This is part of a series of contributing articles that led to KubeCon + CloudNativeCon in October.
Let’s explore the experience of companies trying to build their own software distribution tools. This hypothetical scenario relies on a software-as-a-service (SaaS) company and/or a traditional on-premises software company delivering their applications to Kubernetes (K8s) customer environments in the cloud for the first time. Think of it as a composite of many people’s experiences.
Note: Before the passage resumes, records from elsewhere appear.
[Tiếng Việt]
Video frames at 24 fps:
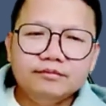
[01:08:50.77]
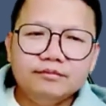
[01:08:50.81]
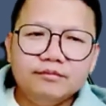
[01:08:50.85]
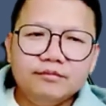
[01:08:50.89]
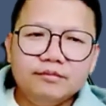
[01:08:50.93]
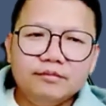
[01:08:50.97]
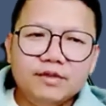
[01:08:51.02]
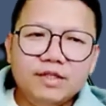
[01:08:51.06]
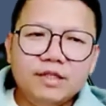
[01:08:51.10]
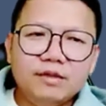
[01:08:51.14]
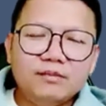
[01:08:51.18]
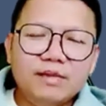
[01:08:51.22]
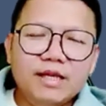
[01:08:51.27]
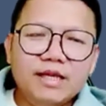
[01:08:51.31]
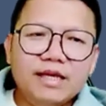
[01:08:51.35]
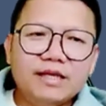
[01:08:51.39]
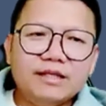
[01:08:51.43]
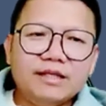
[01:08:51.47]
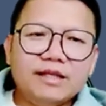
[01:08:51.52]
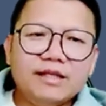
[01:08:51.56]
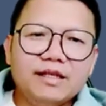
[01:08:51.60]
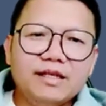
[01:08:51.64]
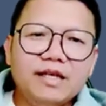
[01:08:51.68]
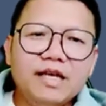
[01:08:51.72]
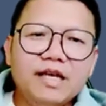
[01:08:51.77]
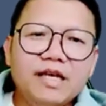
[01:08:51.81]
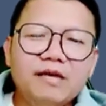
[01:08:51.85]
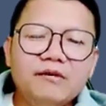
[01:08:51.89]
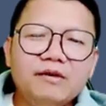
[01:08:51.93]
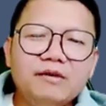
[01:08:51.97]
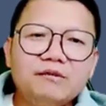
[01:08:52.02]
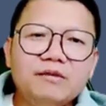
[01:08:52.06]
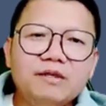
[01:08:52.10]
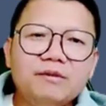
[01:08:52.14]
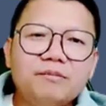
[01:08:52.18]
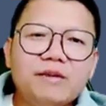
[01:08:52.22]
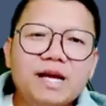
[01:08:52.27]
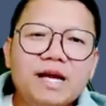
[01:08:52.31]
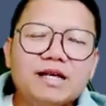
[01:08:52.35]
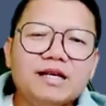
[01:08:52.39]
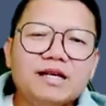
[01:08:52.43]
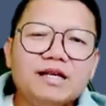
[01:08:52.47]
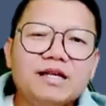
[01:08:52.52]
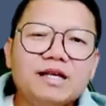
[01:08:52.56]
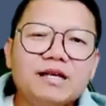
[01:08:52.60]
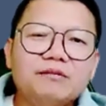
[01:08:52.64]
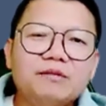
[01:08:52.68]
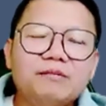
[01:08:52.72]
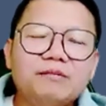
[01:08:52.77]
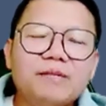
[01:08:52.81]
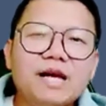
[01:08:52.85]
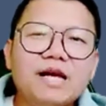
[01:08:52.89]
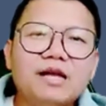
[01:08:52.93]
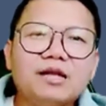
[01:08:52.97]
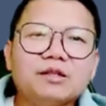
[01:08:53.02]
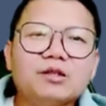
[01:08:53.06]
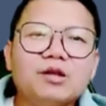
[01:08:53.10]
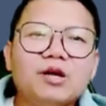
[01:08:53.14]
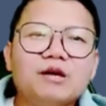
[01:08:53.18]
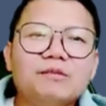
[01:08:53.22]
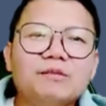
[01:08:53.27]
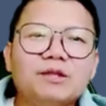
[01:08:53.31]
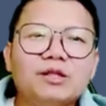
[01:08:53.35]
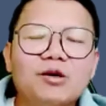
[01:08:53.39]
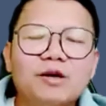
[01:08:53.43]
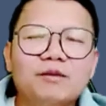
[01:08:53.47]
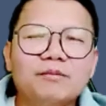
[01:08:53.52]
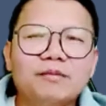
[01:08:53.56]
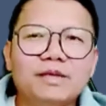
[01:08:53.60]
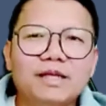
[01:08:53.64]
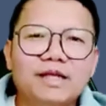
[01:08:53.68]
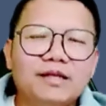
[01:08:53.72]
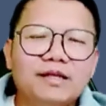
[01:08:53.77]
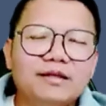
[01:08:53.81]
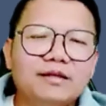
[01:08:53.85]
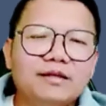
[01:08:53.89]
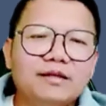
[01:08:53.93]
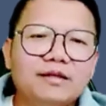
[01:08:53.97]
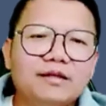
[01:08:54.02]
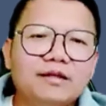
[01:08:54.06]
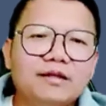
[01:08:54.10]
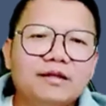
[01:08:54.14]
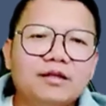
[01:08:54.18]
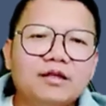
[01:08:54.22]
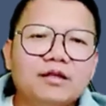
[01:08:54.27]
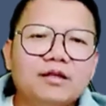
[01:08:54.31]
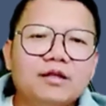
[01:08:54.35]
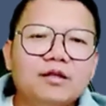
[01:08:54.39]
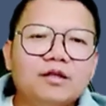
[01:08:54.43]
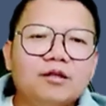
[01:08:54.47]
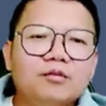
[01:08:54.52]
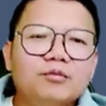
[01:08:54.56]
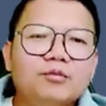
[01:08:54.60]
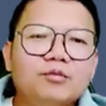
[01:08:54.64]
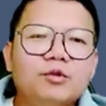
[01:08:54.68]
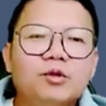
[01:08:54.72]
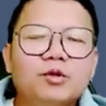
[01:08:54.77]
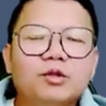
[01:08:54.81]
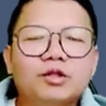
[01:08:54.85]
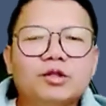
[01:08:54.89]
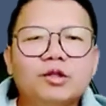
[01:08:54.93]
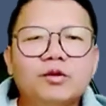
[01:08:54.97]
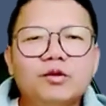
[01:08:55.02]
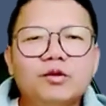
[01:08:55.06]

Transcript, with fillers: thì bây giờ này vậy bị ba cần đạo bị ba cả thò mà thò mía phụ thua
Hope you don’t make the same mistakes!
A timeline of hope and pain
Today 0 – The sales or product team asks simple engineering questions: “Can we bring our SaaS application to our customers’ self-hosted Kubernetes environments?” or “Now that we’ve updated our app and turned it into containers, can we distribute it to client-managed groups in the cloud?” Either way, what they’re really saying is, “Prospective clients are constantly asking us to do this, and we leave money on the table every time we say ‘no’.”
day 1 – How difficult is it? The lead engineer spends the weekend looking for a rough solution, and is very excited to build something new. It seems very easy to reconfigure the application to work in any AWS or customer-hosted environment, right? We could use Terraform, perhaps.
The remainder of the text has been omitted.